Letzte Gelegenheit, noch einmal genau zu überlegen und zu entscheiden: in welchen Zimmern muss das Licht jetzt angemacht werden? Im Flur sollte es hell sein, wenn man nachts zur Toilette muss. Auch in der Küche braucht man Licht und natürlich im Wohnzimmer, damit man dort am Abend mit der Festgesellschaft nicht im Dunkeln sitzt. Ist das Licht im Schlafzimmer aus? Sonst muss man die Nacht unter der Bettdecke verbringen.

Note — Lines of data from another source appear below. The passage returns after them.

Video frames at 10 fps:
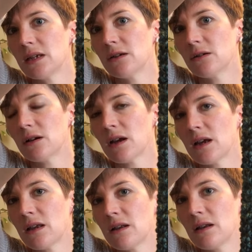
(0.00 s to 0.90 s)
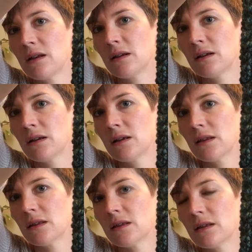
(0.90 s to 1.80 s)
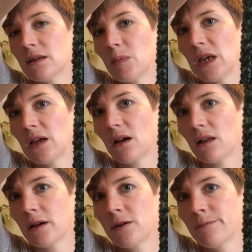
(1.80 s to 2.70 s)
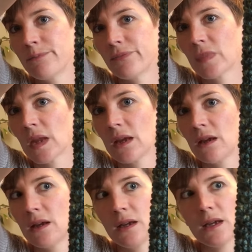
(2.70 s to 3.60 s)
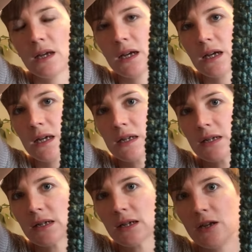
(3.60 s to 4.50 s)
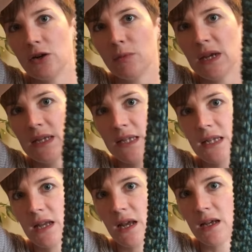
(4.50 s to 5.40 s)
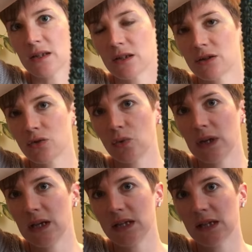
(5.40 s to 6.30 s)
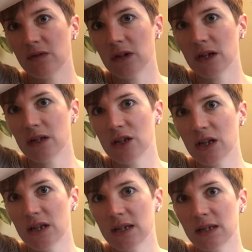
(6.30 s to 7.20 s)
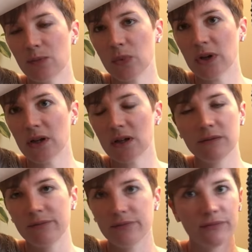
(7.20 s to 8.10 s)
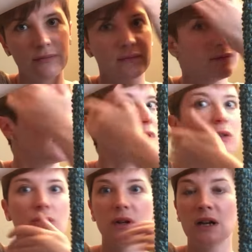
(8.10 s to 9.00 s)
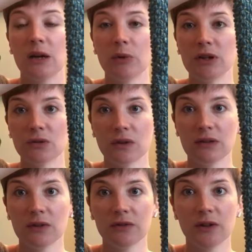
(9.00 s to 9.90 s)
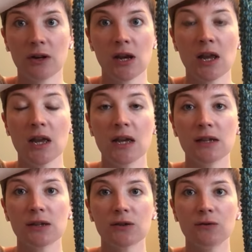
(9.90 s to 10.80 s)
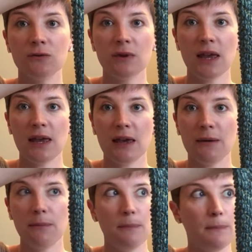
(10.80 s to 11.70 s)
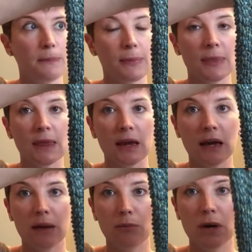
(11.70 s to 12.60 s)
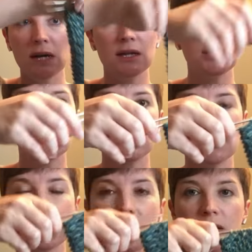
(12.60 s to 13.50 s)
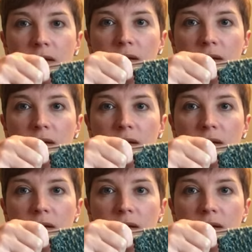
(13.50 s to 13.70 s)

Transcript: here in the main colour, and you're meant to knit 27 inches, but it's not going to happen. I don't have enough yarn, so I might just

Denn sobald Schabbat angebrochen ist, darf kein Lichtschalter mehr berührt werden. Licht an- oder auszuknipsen ist verboten. Elektrische Geräte sind generell tabu. Kein Radio also, kein Computer, kein Telefon. Sogar die Glühbirne im Kühlschrank, die angeht, wenn die Kühlschranktüre geöffnet wird, muss in orthodoxen Haushalten vor Schabbat herausgeschraubt werden. Wobei besonders strenge Rabbiner die Ansicht vertreten, dass der Kühlschrank insgesamt nicht benutzt werden darf an Schabbat, weil man dadurch ja einen neuen Kühlvorgang auslöst. Ein Kühlschrankverbot dürfte die Arbeit der Rabbiner-Ehefrauen nicht gerade erleichtern. Diskutiert wird auch über die Frage, ob man sich mit Zeitschaltuhren behelfen darf.

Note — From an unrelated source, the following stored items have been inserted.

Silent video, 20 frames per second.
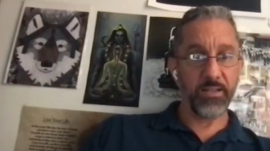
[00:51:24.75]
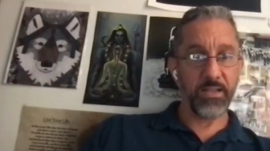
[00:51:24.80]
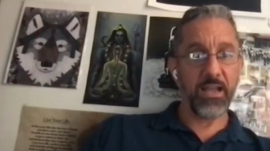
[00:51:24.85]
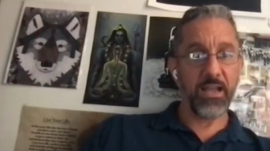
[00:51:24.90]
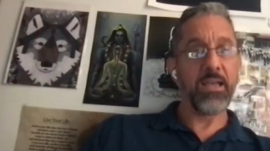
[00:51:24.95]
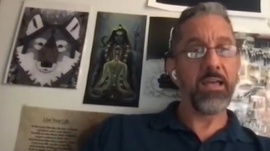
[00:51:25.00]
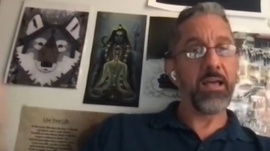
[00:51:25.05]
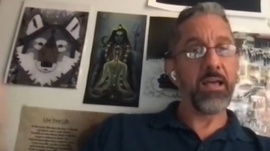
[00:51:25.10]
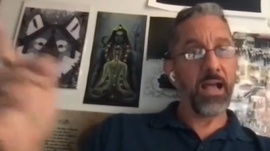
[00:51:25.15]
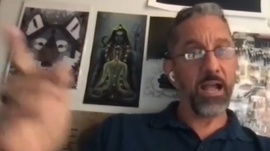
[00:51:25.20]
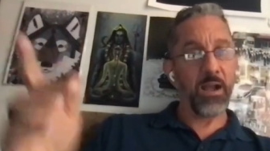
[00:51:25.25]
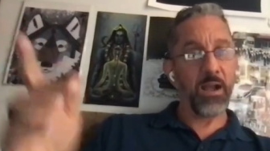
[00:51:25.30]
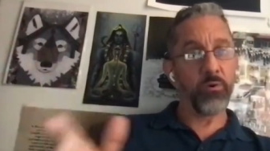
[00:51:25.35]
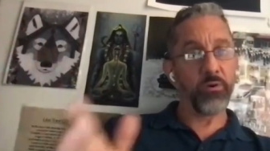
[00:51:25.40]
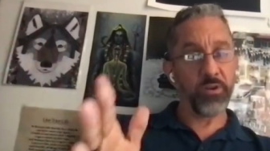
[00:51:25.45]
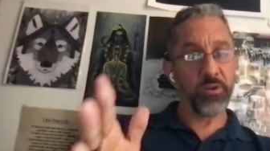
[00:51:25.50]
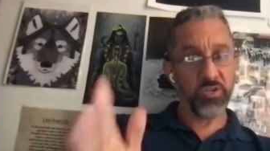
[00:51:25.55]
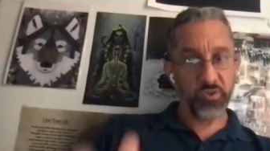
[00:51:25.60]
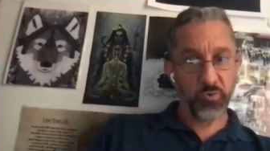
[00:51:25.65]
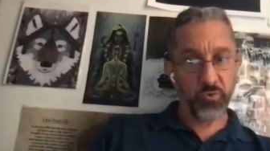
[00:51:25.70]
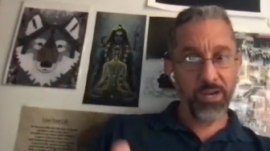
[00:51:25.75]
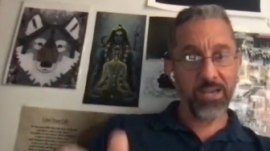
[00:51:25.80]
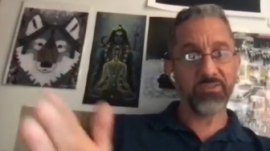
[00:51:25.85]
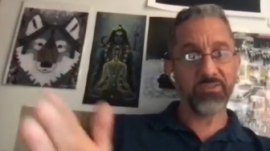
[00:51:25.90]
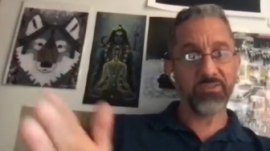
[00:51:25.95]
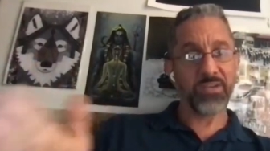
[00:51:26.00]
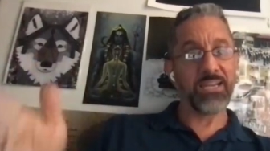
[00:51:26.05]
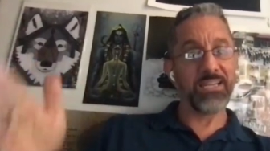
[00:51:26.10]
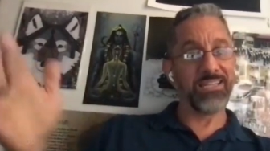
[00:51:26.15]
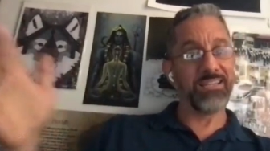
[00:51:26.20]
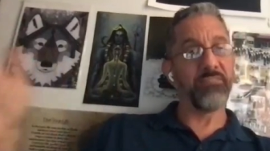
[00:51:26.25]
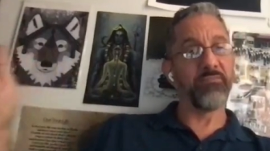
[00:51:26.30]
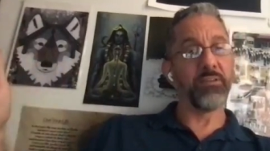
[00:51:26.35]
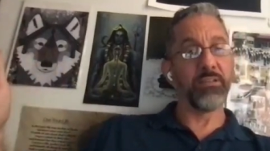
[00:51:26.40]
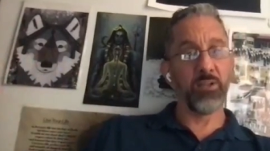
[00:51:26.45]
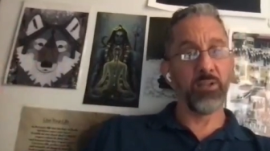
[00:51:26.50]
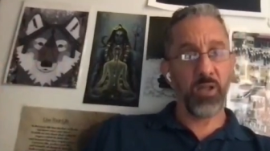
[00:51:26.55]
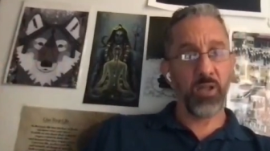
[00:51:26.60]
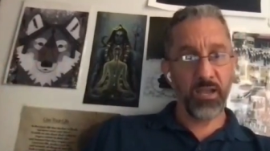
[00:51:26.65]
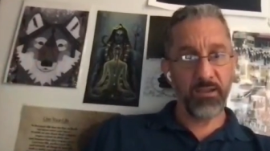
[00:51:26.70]
Like I want to train so I can live
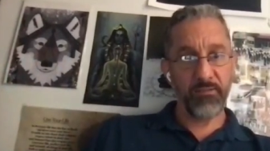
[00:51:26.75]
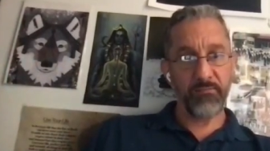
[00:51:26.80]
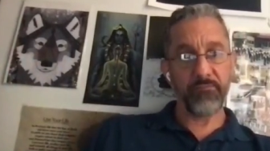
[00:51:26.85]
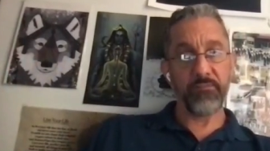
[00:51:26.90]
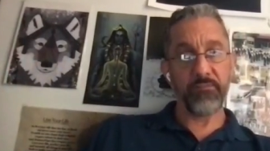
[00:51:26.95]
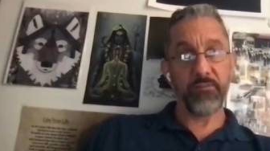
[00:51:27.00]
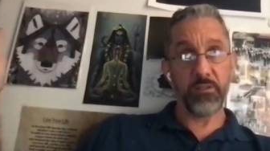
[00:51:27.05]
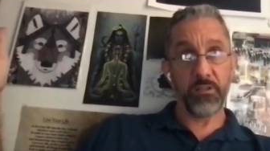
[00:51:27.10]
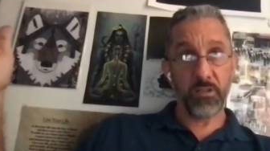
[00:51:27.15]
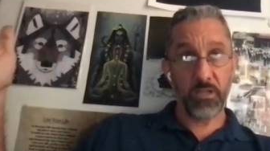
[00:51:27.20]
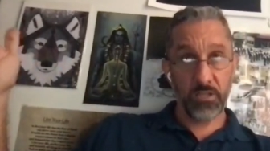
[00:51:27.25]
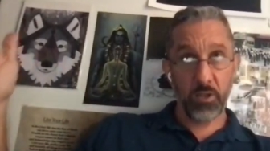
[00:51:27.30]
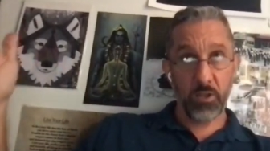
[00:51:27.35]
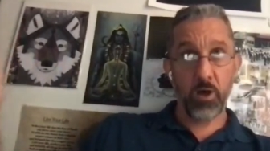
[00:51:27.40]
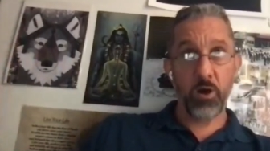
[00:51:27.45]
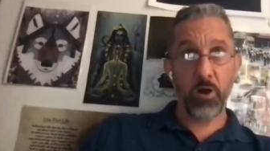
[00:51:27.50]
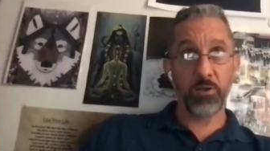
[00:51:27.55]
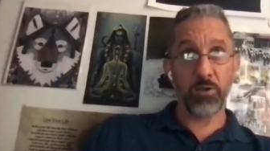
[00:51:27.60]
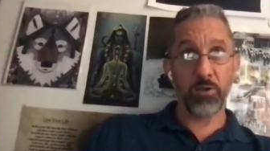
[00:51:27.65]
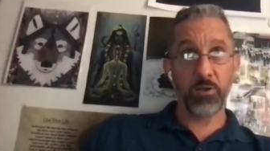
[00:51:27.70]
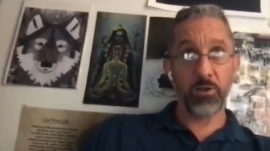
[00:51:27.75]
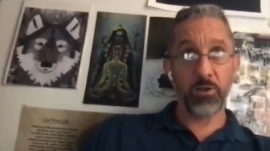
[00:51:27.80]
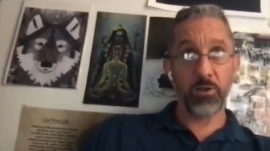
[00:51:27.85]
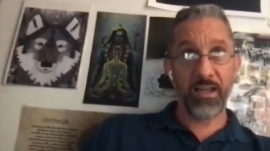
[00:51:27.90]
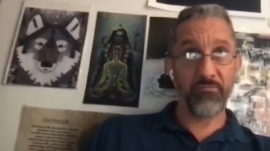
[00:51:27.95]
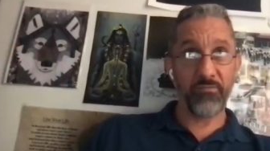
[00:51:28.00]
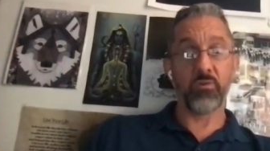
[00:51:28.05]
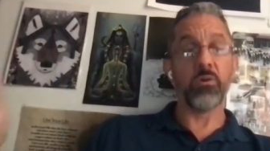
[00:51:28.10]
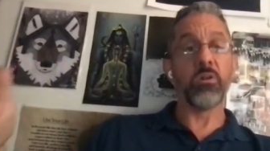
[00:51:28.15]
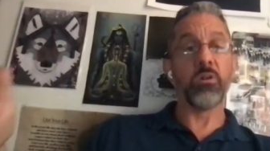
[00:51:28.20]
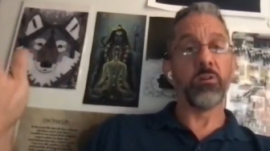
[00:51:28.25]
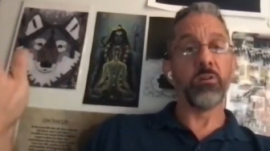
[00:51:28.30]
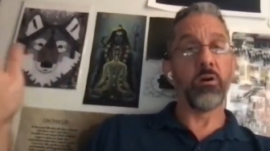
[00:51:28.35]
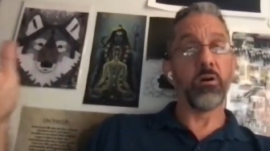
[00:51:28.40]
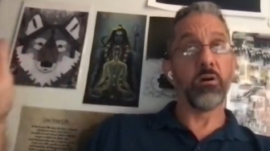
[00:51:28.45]
a long life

Dumm dran ist, wer in einem Hochhaus im zehnten Stock lebt. Denn natürlich ist auch ein Aufzugknopf tabu an Schabbat. In Israel gibt es deshalb in vielen Wohnanlagen und Hotels „Schabbat-Aufzüge“. Diese Aufzüge sind so eingestellt, dass sie an Schabbat automatisch in jedem Stockwerk halten. Tür auf, kurzer Halt, Tür zu. Nächster Stock. Das verlangt Aufzugspassagieren sehr viel Geduld ab – und da Geduld nicht unbedingt die Stärke der Israelis ist, sind die Treppenhäuser an Schabbat gut genutzt. Wobei besonders strenge Rabbiner die Benutzung eines Schabbat-Aufzugs ohnehin kritisch sehen.
Überhaupt, die Streitfrage: Was darf man, was darf man nicht? Zwei Juden, drei Meinungen, so heißt es – und das gilt auf jeden Fall auch an Schabbat.

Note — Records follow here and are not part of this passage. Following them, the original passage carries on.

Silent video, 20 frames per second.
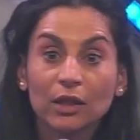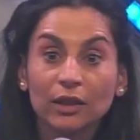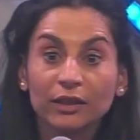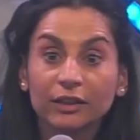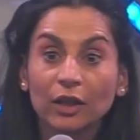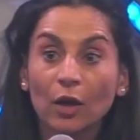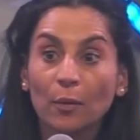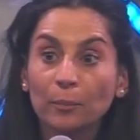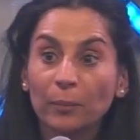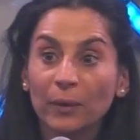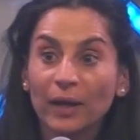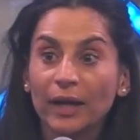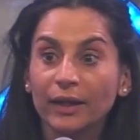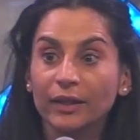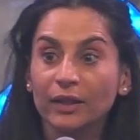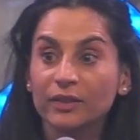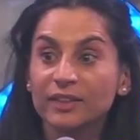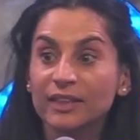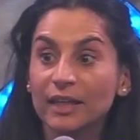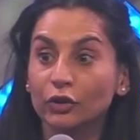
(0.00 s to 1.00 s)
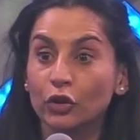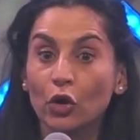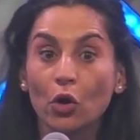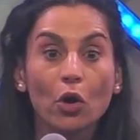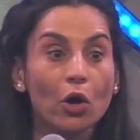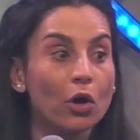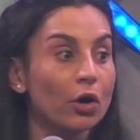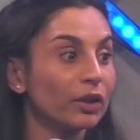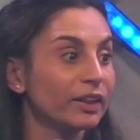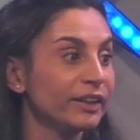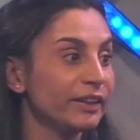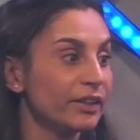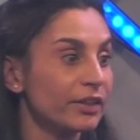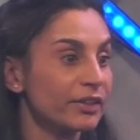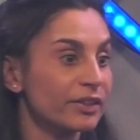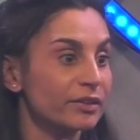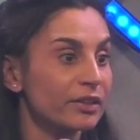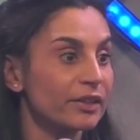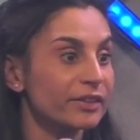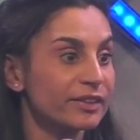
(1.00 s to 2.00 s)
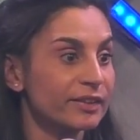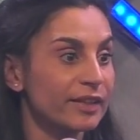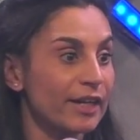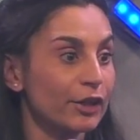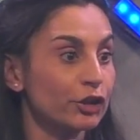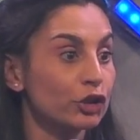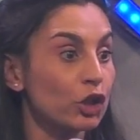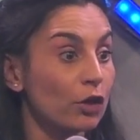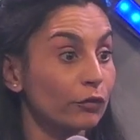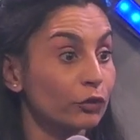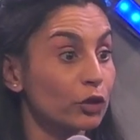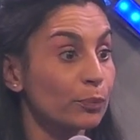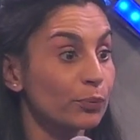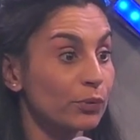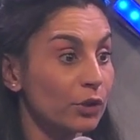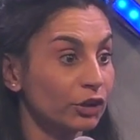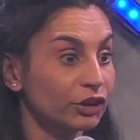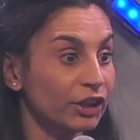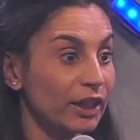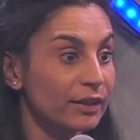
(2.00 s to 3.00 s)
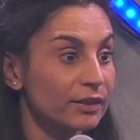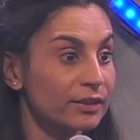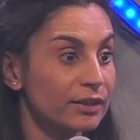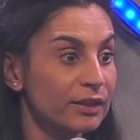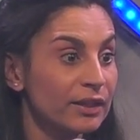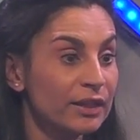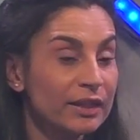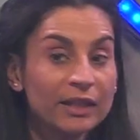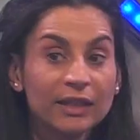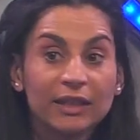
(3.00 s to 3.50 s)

in compliance at the earliest stage of the project,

Doch zurück zur Familie des Rabbiners. Es ist soweit, endlich. Alles ist gerichtet. Oder zumindest fast alles. Dieses oder jenes hätte man gerne noch erledigen wollen. Aber jetzt ist es zu spät.
Egal, was privat oder beruflich noch erledigt werden müsste: die Königin kommt, alle Arbeiten werden jetzt eingestellt. Man hat getan, was man konnte. Alles, was versäumt wurde, liegt nun nicht mehr in unserer Hand. Baruch HaShem! So muss sich ein würdevolles Sterben am Ende eines erfüllten Lebens anfühlen.
Christen seien an dieser Stelle daran erinnert: auch Jeschua (Jesus) hat sein Werk auf Erden am sechsten Tag vollendet. Nach seiner Todesstunde am Freitagnachmittag wurde sein Körper vor Anbruch des Schabbats in ein Grab gelegt. Jeschua ruhte also an Schabbat. Mit seinem Leben, seinem Tod und seiner Auferstehung am ersten Tag nach Schabbat, Jom rischon, hätte er keine deutlichere Bestätigung des jüdischen Kalenders geben können.